Luis Cernuda in Madrid, summer 1929. Residencia de Estudiantes archives, Madrid
Luis Cernuda in the Plaza Mayor, Madrid, Residencia de Estudiantes archives, Madrid 1928
From left to right, Darío Carmona, Luis Cernuda and Gerardo Diego in Malaga, September 2, 1933. Residencia de Estudiantes archives, Madrid
When Cernuda's mother died in the summer of 1928, the poet felt free to leave Seville. On his way to Madrid, he spent a few days in Malaga with Manuel Altolaguirre and Emilio Prados, directors of the printing house, Sur, that a year earlier had published his Perfil del aire. Cernuda saw the sea for the first time and was so impressed that he wrote a description of the Malaga coast in the story “El indolente” (1929).
Once in Madrid, he reencountered some of the writers he had met during his first visit to the capital, in January 1926. He also saw Vicente Aleixandre. In November 1928, through Pedro Salinas’s recommendation, Cernuda joined l'Ecole Normale in Toulouse as lecteur in Spanish. He spent seven months in that city, dedicated to cultivating new literary and artistic values, and old hobbies, such as silent movies. The cinema was indeed one of his greatest passions, including the epic adventures of Douglas Fairbanks Jr. and Rudolph Valentino, the tragicomic adventures of Chaplin and Buster Keaton, and the psychological dramas featuring George O ' Brien, John Gilbert and Gilbert Roland. Cernuda found in the movies not only entertainment but also visual stimuli for his own work. His “Oda” was originally entitled “Oda a George O'Brien.”

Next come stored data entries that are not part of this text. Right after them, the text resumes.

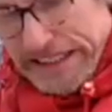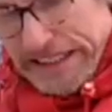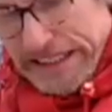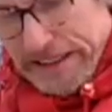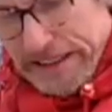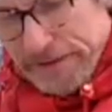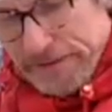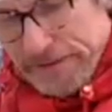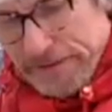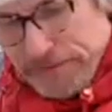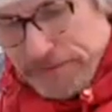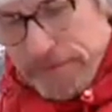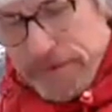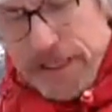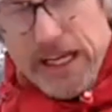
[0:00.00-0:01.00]
um,
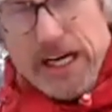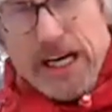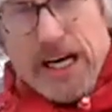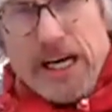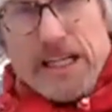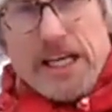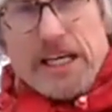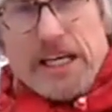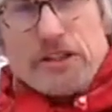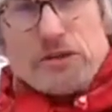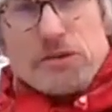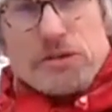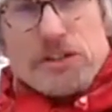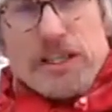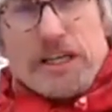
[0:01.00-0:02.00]
I'd like you
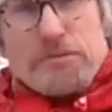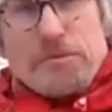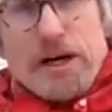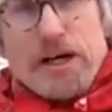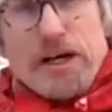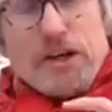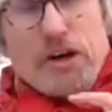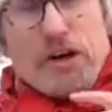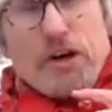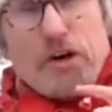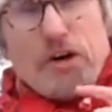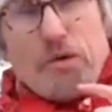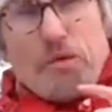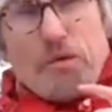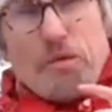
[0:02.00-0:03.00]
to think about
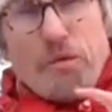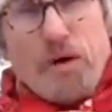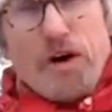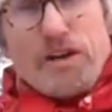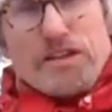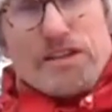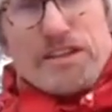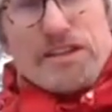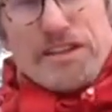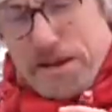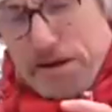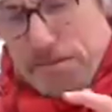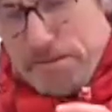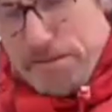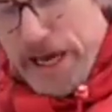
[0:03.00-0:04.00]
what
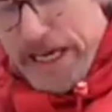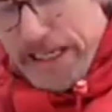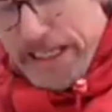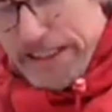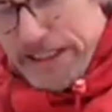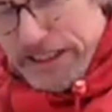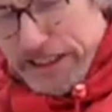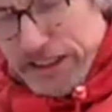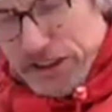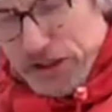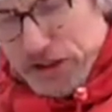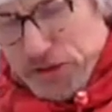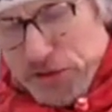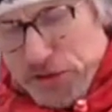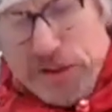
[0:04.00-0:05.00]
makes
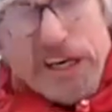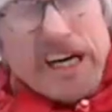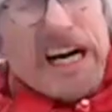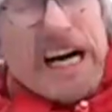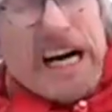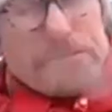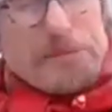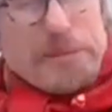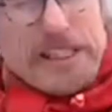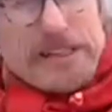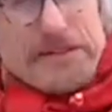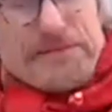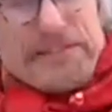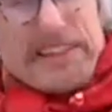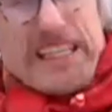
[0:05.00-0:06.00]
you happy.
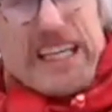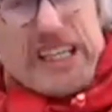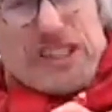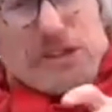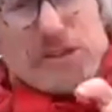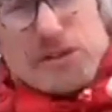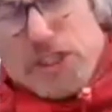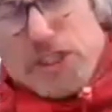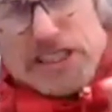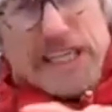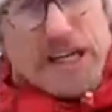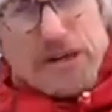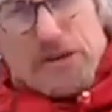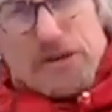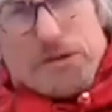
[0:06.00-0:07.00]
So just
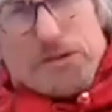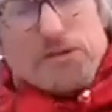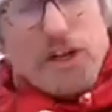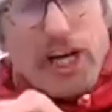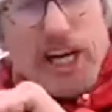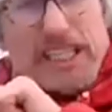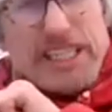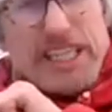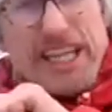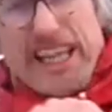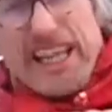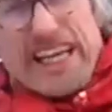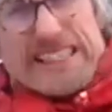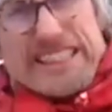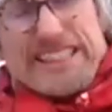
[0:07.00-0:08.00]
now, write a
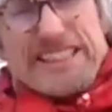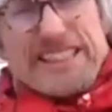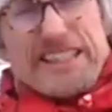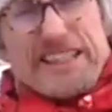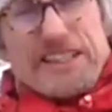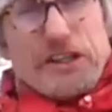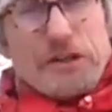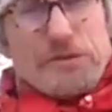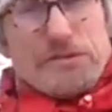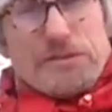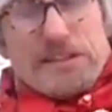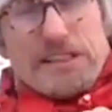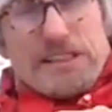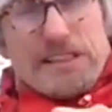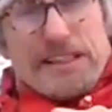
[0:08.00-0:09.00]
list, you know,
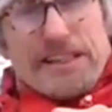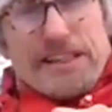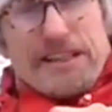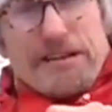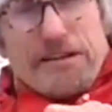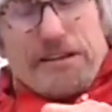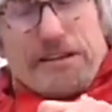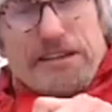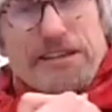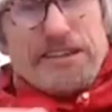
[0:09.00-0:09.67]
uh,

Moreover, during his stay in Toulouse, Cernuda reconciled with his (homo)sexuality (out of the closet). Freed from the taboos that family and friends often impose, the poet cultivated a new look. Overcoming his natural shyness, he learned to speak in public and bought "a gray american hat, just like the one worn by Gilbert Roland in Marguerite Gautier.” He grew “a John Gilbert style mustache” 4 , and, wearing this Hollywood outfit, he began listening to fox trot records, Charleston, waltz and tango. These changes, however, did not bring the desired emancipation.

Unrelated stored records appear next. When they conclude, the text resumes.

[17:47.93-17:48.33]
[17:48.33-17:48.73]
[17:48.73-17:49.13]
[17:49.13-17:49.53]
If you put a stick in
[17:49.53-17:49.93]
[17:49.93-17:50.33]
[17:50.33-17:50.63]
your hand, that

In March 1929, he traveled to Paris. The city dazzled him with its museums, bars and bookstands on Saint-Michel Boulevard: “I spent a period in Paris without conceding, because of shyness and fear, to the desires stirring up inside me, just seeing, walking, and reading. What a strong desire I felt to stay there forever!” 5 . Some of this same vital and erotic frustrations echoed in the poems “Remordimiento en traje de noche,” “Quisiera estar solo en el sur,” and “Sombras blancas” that he wrote on his return to Toulouse, and later became part of the book Un río, un amor. As an experiment with automatism -that the surrealists proposed-, these poems were a decisive step forward in the poet’s career. Throughout that year, Cernuda was gaining pace with the new momentum, and he published the first results of this activity in the Malagaperiodical, Litoral.
In June 1929, Cernuda returned to Madrid, where he finished writing Un río, un amor. Unemployed for some months, he eventually found a job at León Sánchez Cuesta’s bookstore in early 1930. This job contrasted with the image of the rebel poet he had made his own; but with no better prospects, Cernuda complied with the new unglamorous routine. In April 1931, he started writing Los placeres prohibidos, his second book of surreal poems. The external stimulus that sparked his creativity was his love affair with Serafín Fernández Ferro, a young Galician that had a significant influence on Cernuda’s life and work of during the following years.
While his life was shrouded with intense moments, the Spanish political arena was going through something similar, with the proclamation of the Second Republic on April 14, 1931.